* **Saved data entries**
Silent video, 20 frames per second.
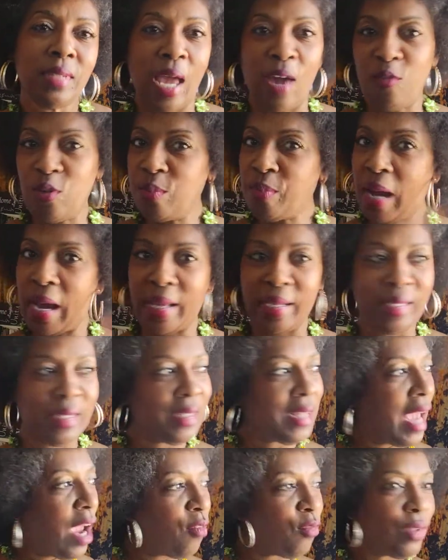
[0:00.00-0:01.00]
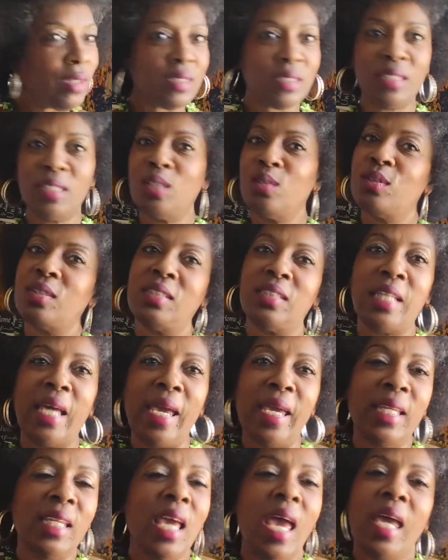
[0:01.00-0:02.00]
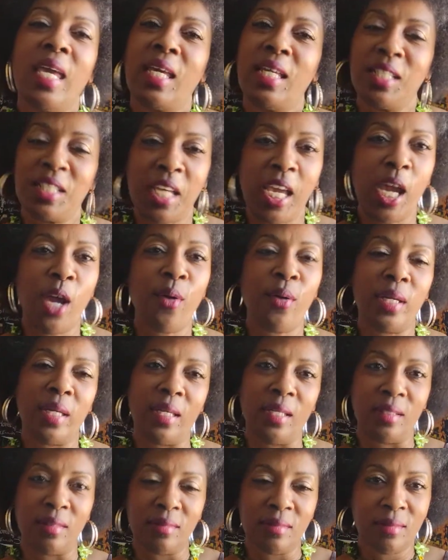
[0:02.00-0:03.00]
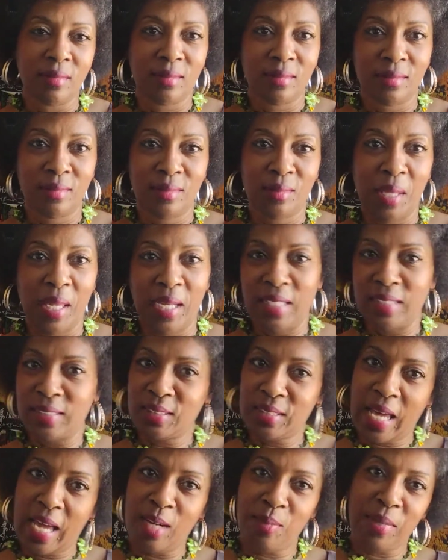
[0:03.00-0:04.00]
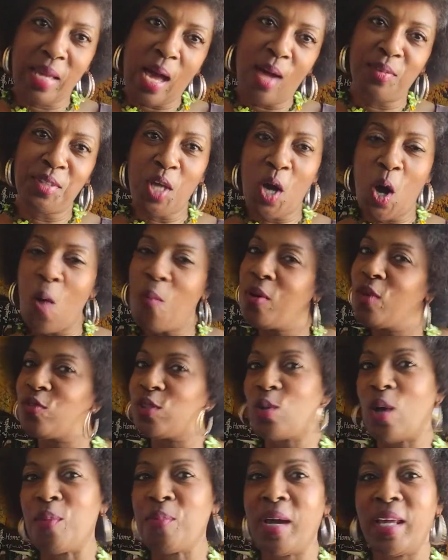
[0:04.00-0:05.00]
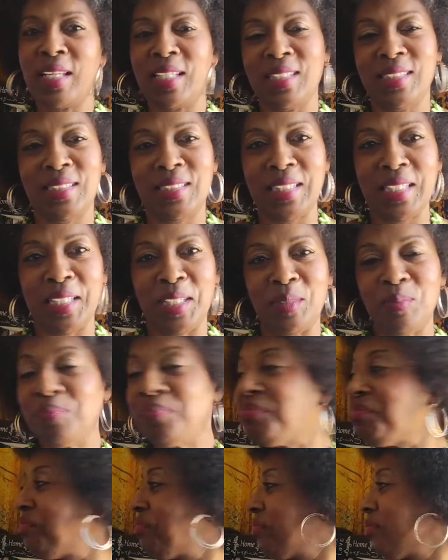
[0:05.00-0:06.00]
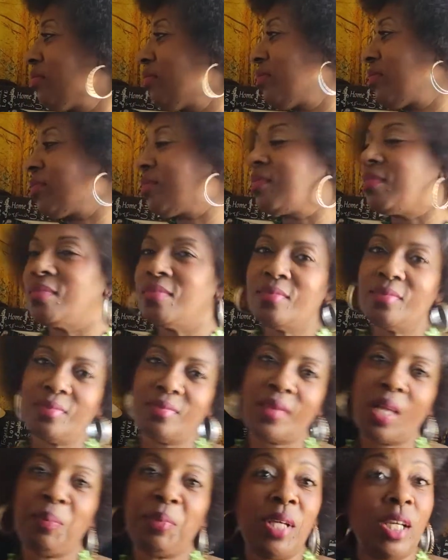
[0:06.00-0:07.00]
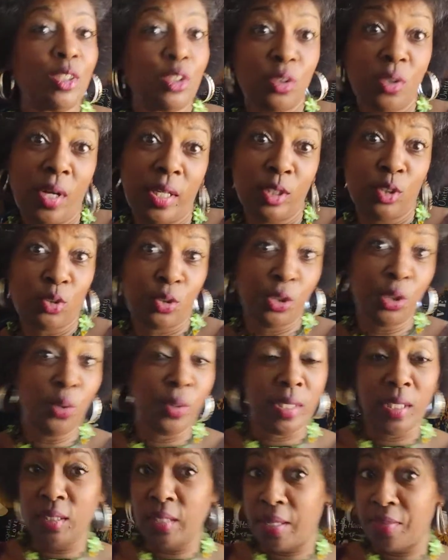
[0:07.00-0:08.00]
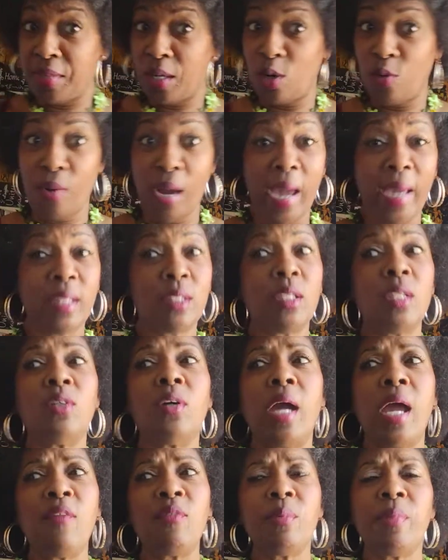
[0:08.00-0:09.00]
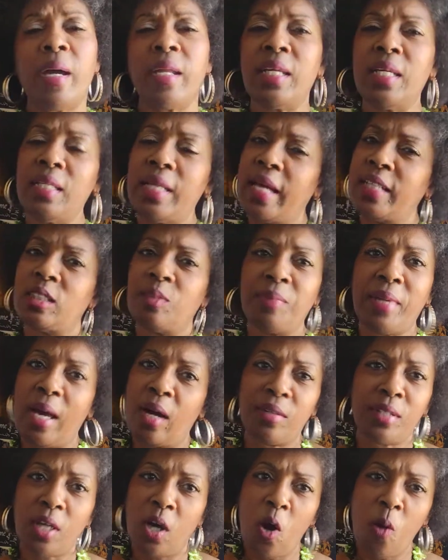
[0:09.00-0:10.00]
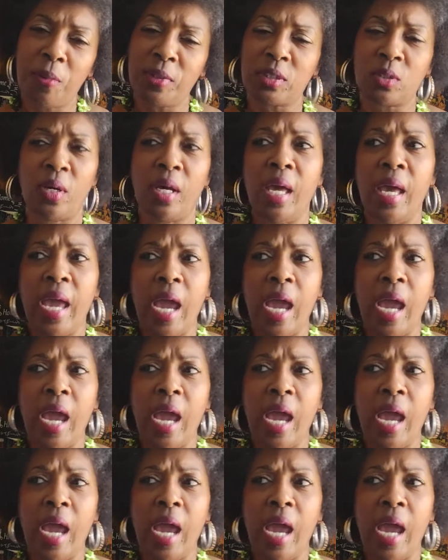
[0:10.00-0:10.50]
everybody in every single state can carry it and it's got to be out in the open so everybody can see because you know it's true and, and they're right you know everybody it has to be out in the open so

* **Work to be completed**
Produce an exact copy of only those lines that run from the line with "[0:01.00-0:02.00]" to the final line of the records, including both; exclude images.

* **The completed task**
[0:01.00-0:02.00]
[0:02.00-0:03.00]
[0:03.00-0:04.00]
[0:04.00-0:05.00]
[0:05.00-0:06.00]
[0:06.00-0:07.00]
[0:07.00-0:08.00]
[0:08.00-0:09.00]
[0:09.00-0:10.00]
[0:10.00-0:10.50]
everybody in every single state can carry it and it's got to be out in the open so everybody can see because you know it's true and, and they're right you know everybody it has to be out in the open so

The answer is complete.